The Ocean Race, une sacrée opportunité pour les teams français


Avec son nouveau format, The Ocean Race (ex Volvo Ocean Race), va permettre aux IMOCA de participer au tour du monde avec escale en équipage. Une bonne nouvelle pour la France, berceau de la course au large, et ses nombreux skippers aux montures impressionnantes désormais équipées de foils. Alors comment les marins français perçoivent cette opportunité ? La réponse en vidéo.

L'arrivée des IMOCA sur the Ocean Race

Nouveau nom, nouveau logo, nouveaux bateaux… La Volvo Ocean Race a fait peau neuve et s'appelle désormais The Ocean Race. Pour le prochain départ qui aura lieu en 2021, le tour du monde en équipage avec escale se jouera sur deux supports. Aux côtés des monotypes VO65 navigueront désormais les 60 pieds IMOCA.

Avec ces bateaux de course typiquement français, c'est une grande opportunité pour la France de briller d'un point de vue sportif, technique, mais aussi architectural. Nous avons une véritable avance culturelle et technologique pour ce type de bateau.

Peu de français sur la Volvo Ocean Race

Avec 6 bateaux français sur un total de 18 équipages internationaux, la France était le pays le plus représenté sur cette première édition de 1973 (la course s'appelait alors la Whitbread). Pourtant, il aura fallu attendre la victoire de Groupama (Franck Cammas) en 2011-2012 pour que la France (re) découvre la Volvo Ocean Race.

Et jusqu'à présent, ils sont peu de skippers français à avoir participé aux éditions précédentes. Pourtant, avec la transversalité des pratiques – solitaire, olympisme, l'équipage – les marins d'aujourd'hui sont pluridisciplinaires. Certaines filières de voile françaises font d'ailleurs partie des circuits les plus difficiles du milieu, à l'image du circuit Figaro.

Si les compétences n'étaient donc pas un frein pour participer à la Volvo Ocean Race, la langue si, comme l'explique Sam Davies, de nationalité anglaise, mais licenciée française. Car à bord des bateaux de la Volvo Ocean Race, on parle bien souvent anglais. Une barrière moins présente aujourd'hui puisque l'anglais est de plus en plus répandu en France.

Du solitaire à l'équipage

Le format de course de The Ocean Race est assez inhabituel pour nos skippers français, plutôt habitué à la navigation en solitaire. D'une part parce que c'est course qui dure un an. D'autre part parce que c'est une course qui se joue en équipage.

"Si en France, les skippers sont habitués à gérer une équipe technique lorsqu'ils sont à terre, en mer, ils naviguent seuls", comme l'explique Paul Meilhat.

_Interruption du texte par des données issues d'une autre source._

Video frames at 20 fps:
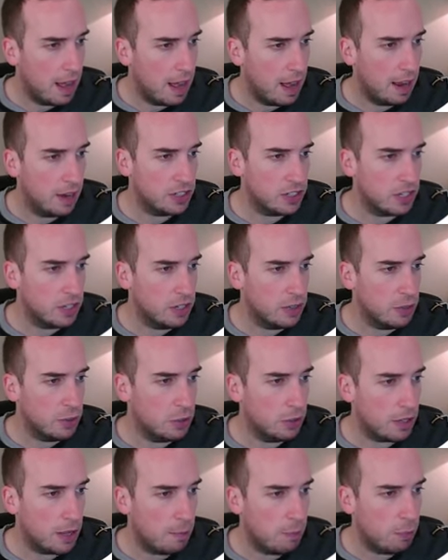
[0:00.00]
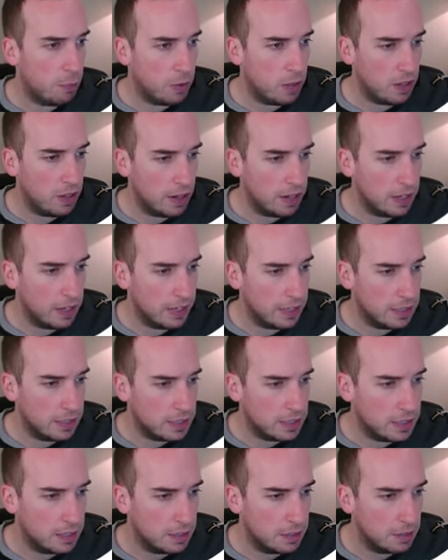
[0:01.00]
Uh, just gonna do a couple more
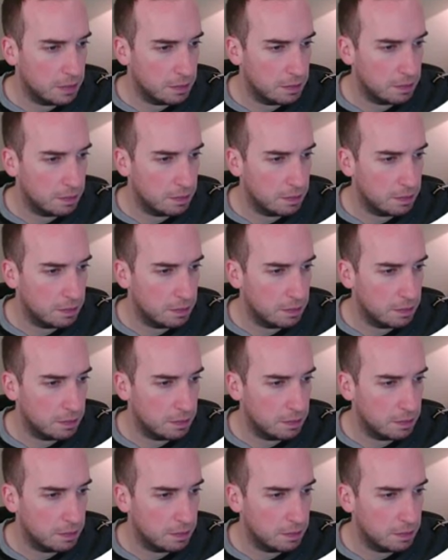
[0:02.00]
lines.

Paul Meilhat, vainqueur de la Route du Rhum 2018

Une véritable opportunité

L'arrivée des 60 pieds IMOCA est une vraie opportunité puisque les Français possèdent un véritable savoir-faire sur ces bateaux rapides et technologiquement en plein développement.

Aujourd'hui, neuf IMOCA sont en construction, et certains d'entre eux sont préparés pour The Ocean Race. Alors, ce nouveau format de course sera-t-il l'occasion pour les skippers français de briller sur ce tour du monde ?

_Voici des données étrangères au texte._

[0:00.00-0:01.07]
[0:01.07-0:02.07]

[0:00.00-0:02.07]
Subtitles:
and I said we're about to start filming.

Paul Meilhat a d'ores et déjà confirmé son envie de s'aligner au départ de la course, qui sera donné d'Alicante en 2021. "The Ocean Race est ma priorité", a-t-il confirmé. "C'est une immense opportunité pour moi, pour les autres marins français et les entreprises françaises de participer à cette course afin de devenir plus international. The Ocean Race est une course énorme et réellement internationale, longue d'une année donc c'est très différent de ce qu’on fait normalement, et cela nous offre une belle opportunité."

L'allemand Boris Herrmann prévoit également une participation à The Ocean Race. "C'est une superbe opportunité pour nous marins de la classe IMOCA de venir rejoindre The Ocean Race. C'est très inspirant, et je suis impatient de développer ce projet."